PROBLEM DESCRIPTION
For the data that follows, print the line with "(1888.20 s to 1889.20 s)", the line with "(1896.20 s to 1897.20 s)", and all lines between them, exactly as they stand. Omit pictures and add nothing.

Start of Block

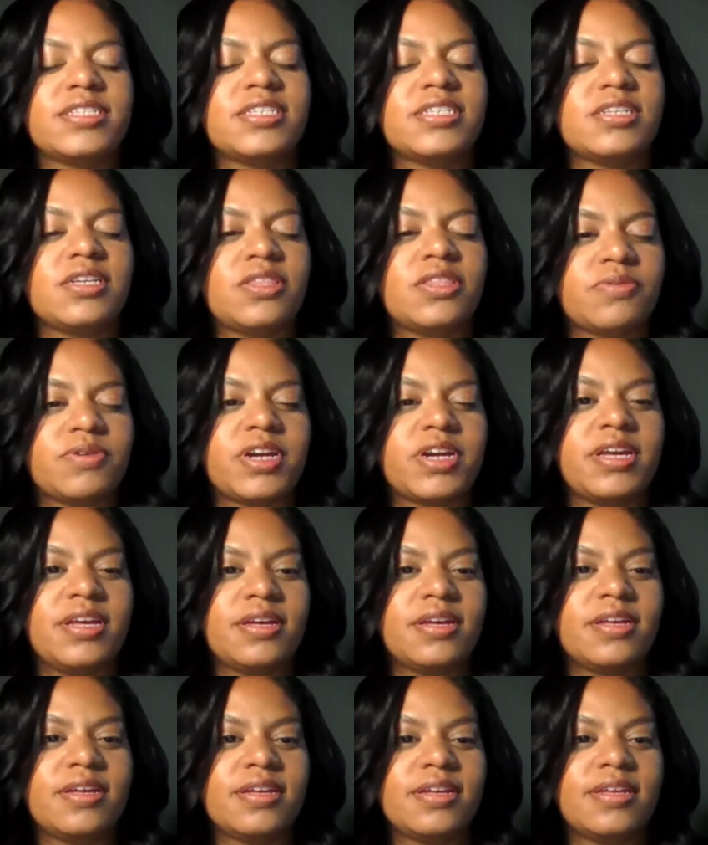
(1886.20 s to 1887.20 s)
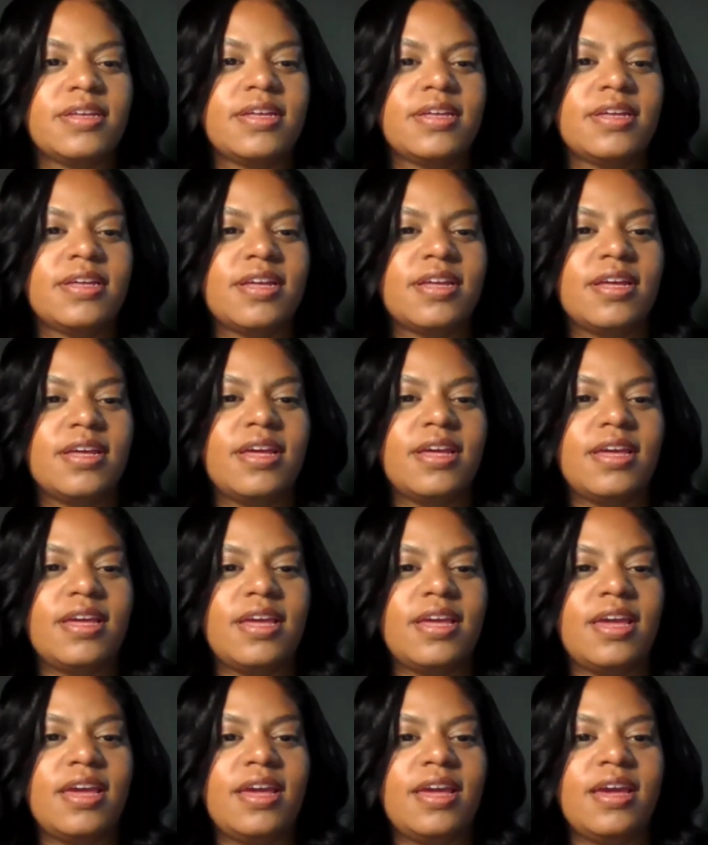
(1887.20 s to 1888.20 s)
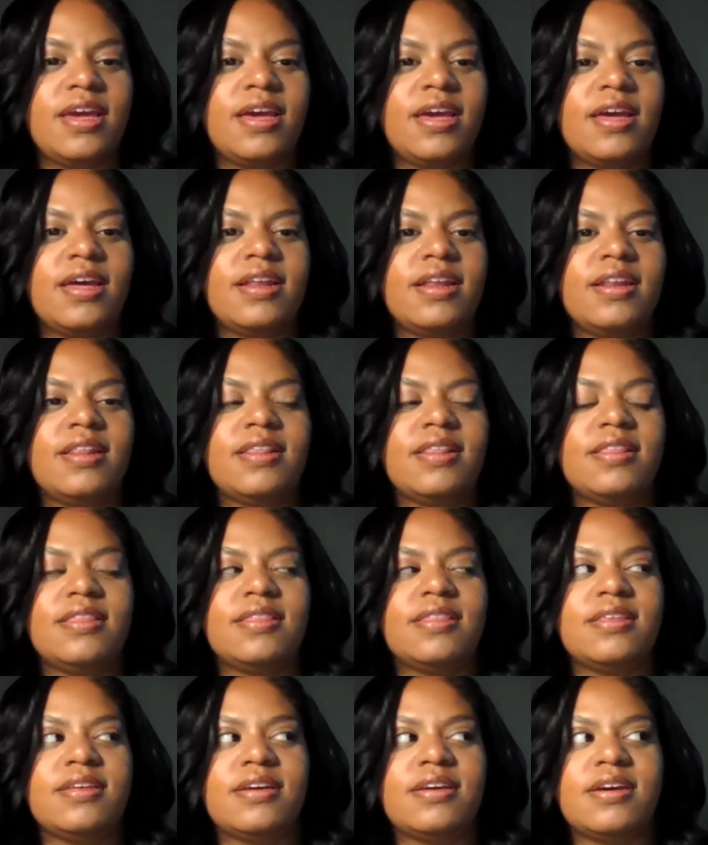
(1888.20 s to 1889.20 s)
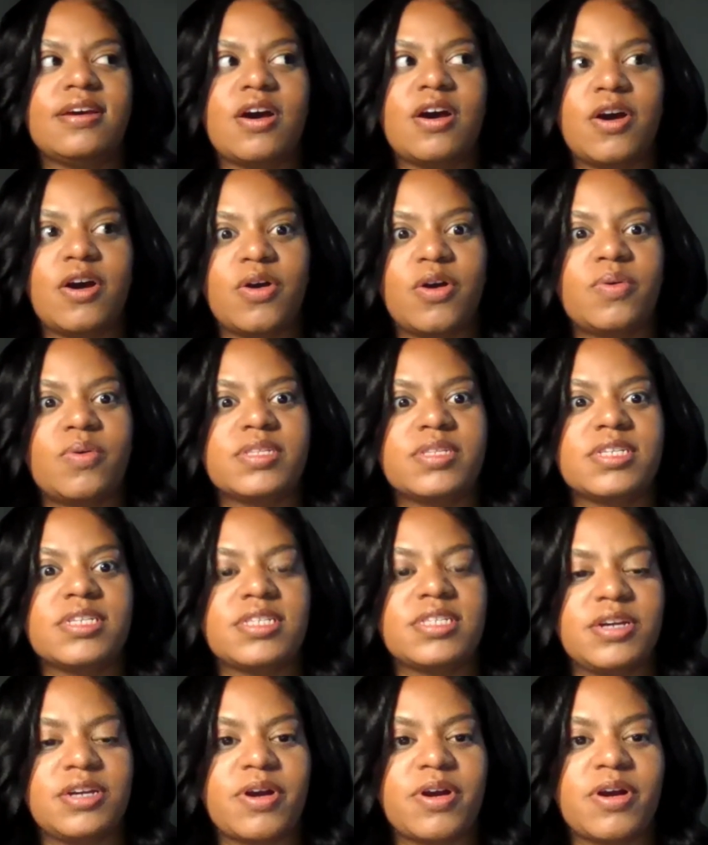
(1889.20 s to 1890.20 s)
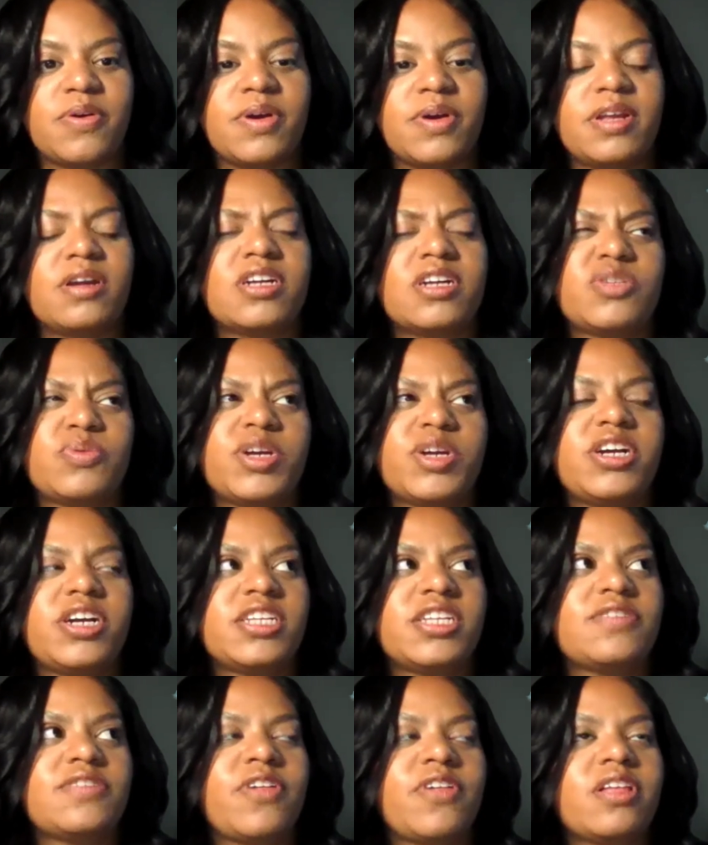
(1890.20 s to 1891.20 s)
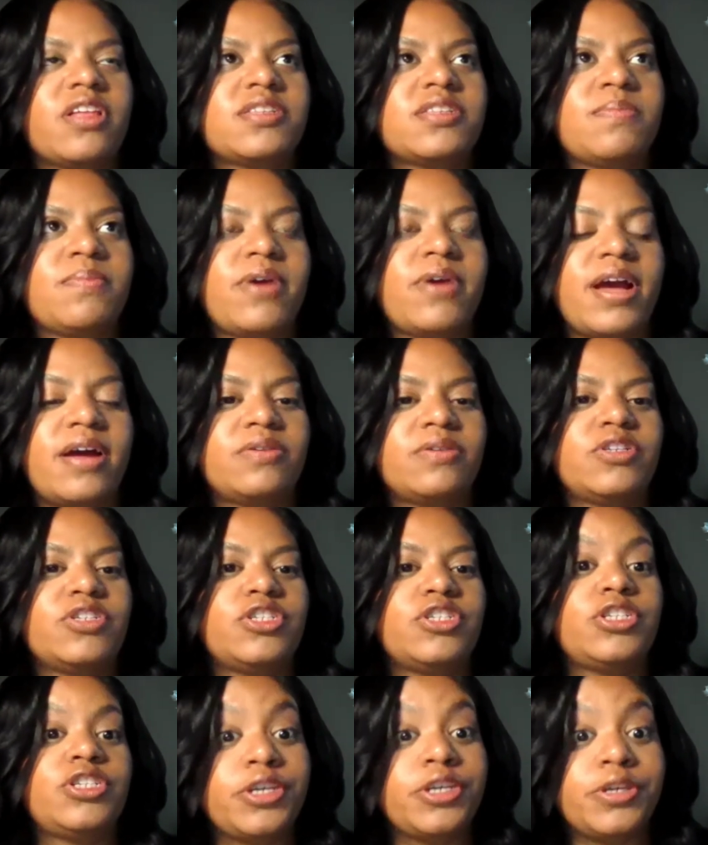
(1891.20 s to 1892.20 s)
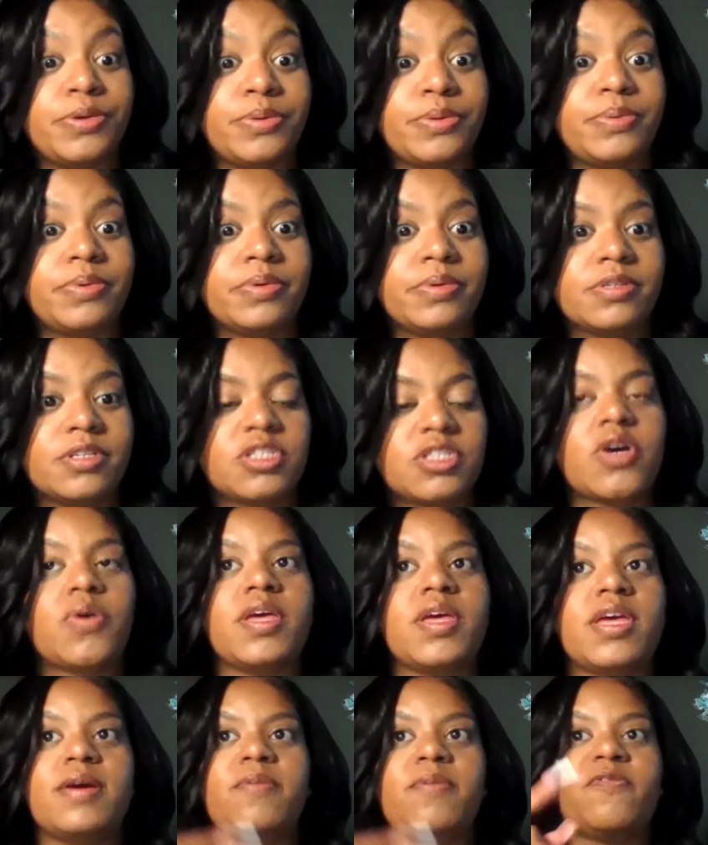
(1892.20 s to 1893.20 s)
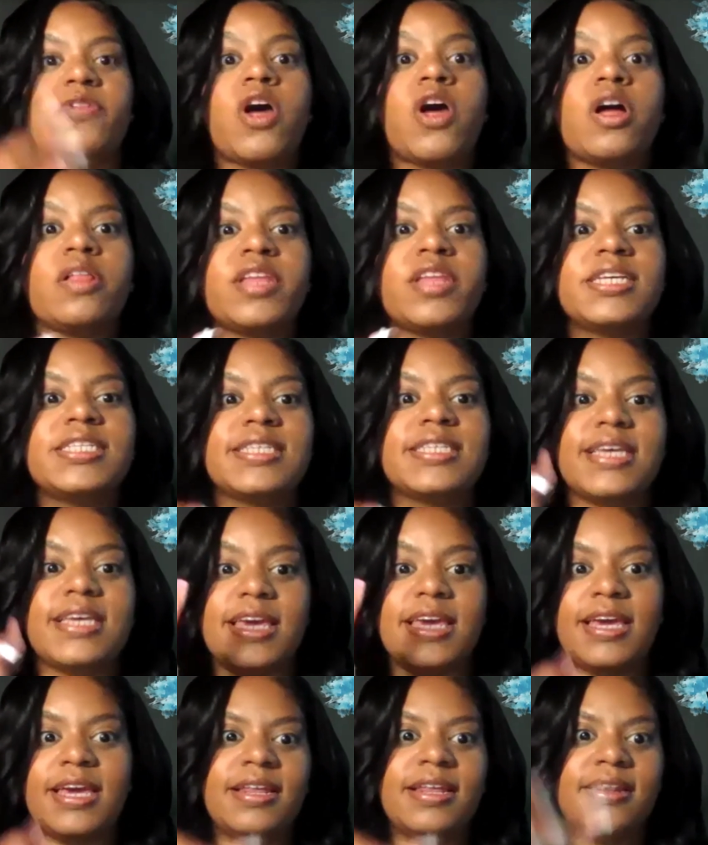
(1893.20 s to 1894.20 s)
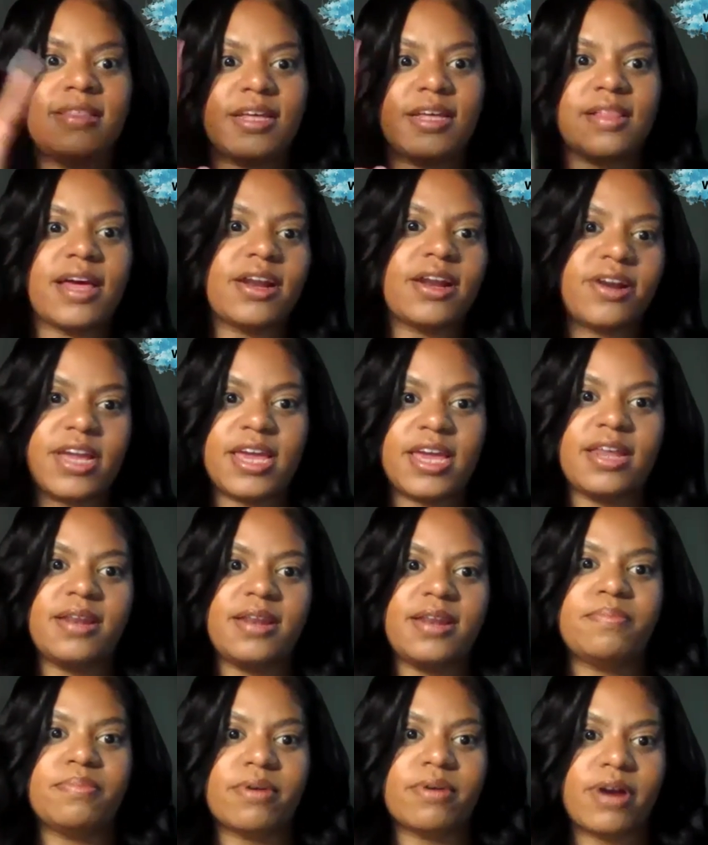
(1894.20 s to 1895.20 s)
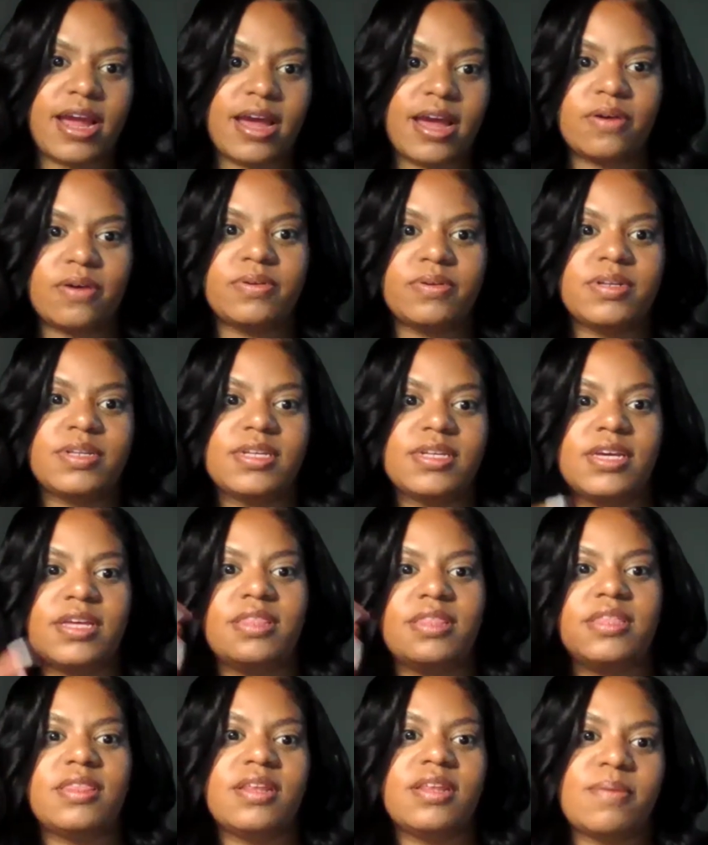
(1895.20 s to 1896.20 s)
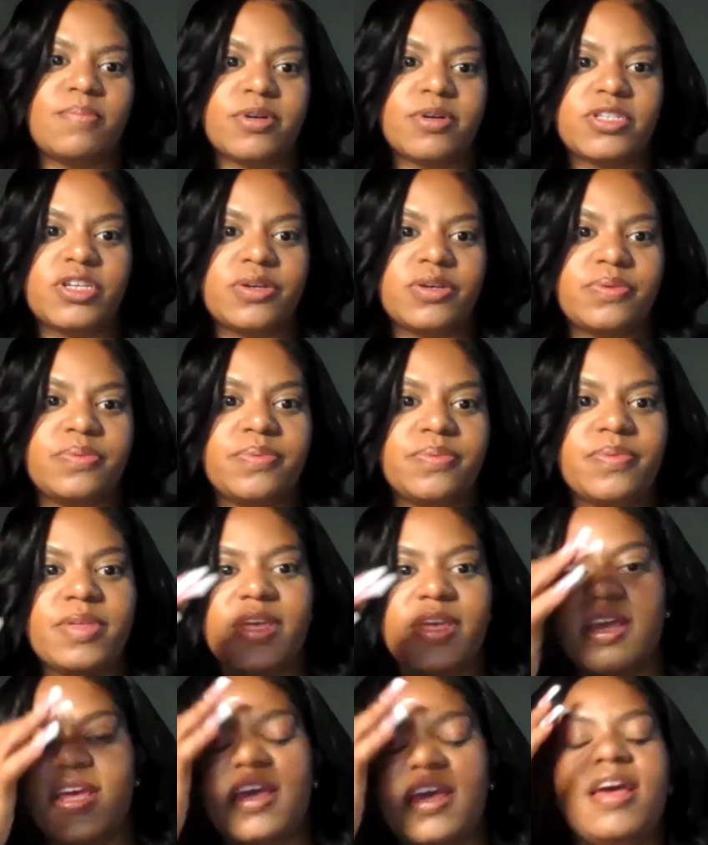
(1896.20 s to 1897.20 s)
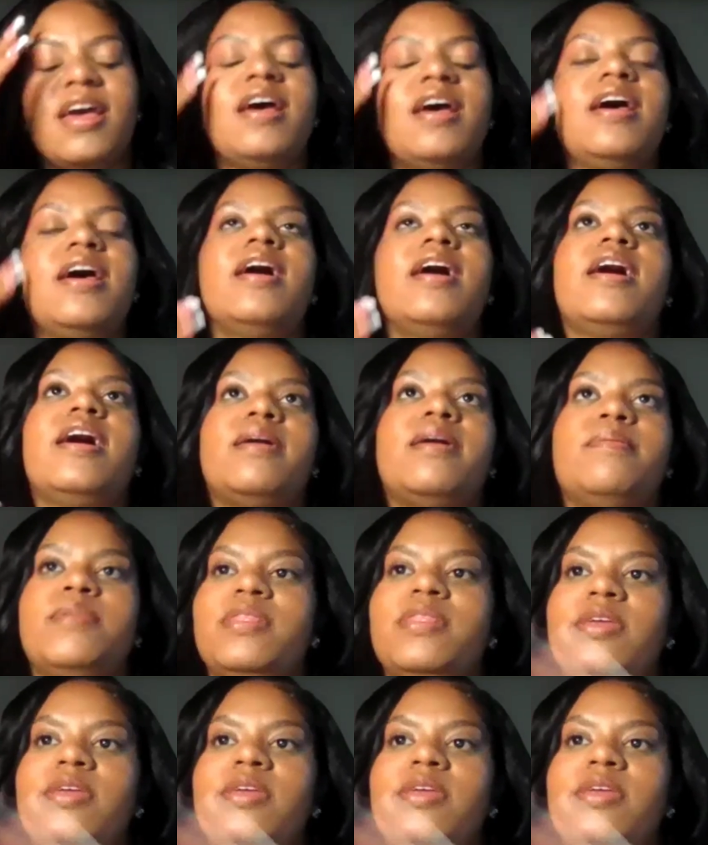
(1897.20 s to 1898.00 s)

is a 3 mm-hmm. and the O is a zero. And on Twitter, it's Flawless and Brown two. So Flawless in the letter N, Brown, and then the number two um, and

End of Block
Start of Block

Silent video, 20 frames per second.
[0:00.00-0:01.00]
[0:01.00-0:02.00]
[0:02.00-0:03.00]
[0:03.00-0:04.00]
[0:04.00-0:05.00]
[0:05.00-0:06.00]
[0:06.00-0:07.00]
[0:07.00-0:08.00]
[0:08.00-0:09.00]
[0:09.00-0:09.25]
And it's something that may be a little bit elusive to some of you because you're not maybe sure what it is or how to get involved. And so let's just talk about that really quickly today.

End of Block

WRITTEN REPLY
(1888.20 s to 1889.20 s)
(1889.20 s to 1890.20 s)
(1890.20 s to 1891.20 s)
(1891.20 s to 1892.20 s)
(1892.20 s to 1893.20 s)
(1893.20 s to 1894.20 s)
(1894.20 s to 1895.20 s)
(1895.20 s to 1896.20 s)
(1896.20 s to 1897.20 s)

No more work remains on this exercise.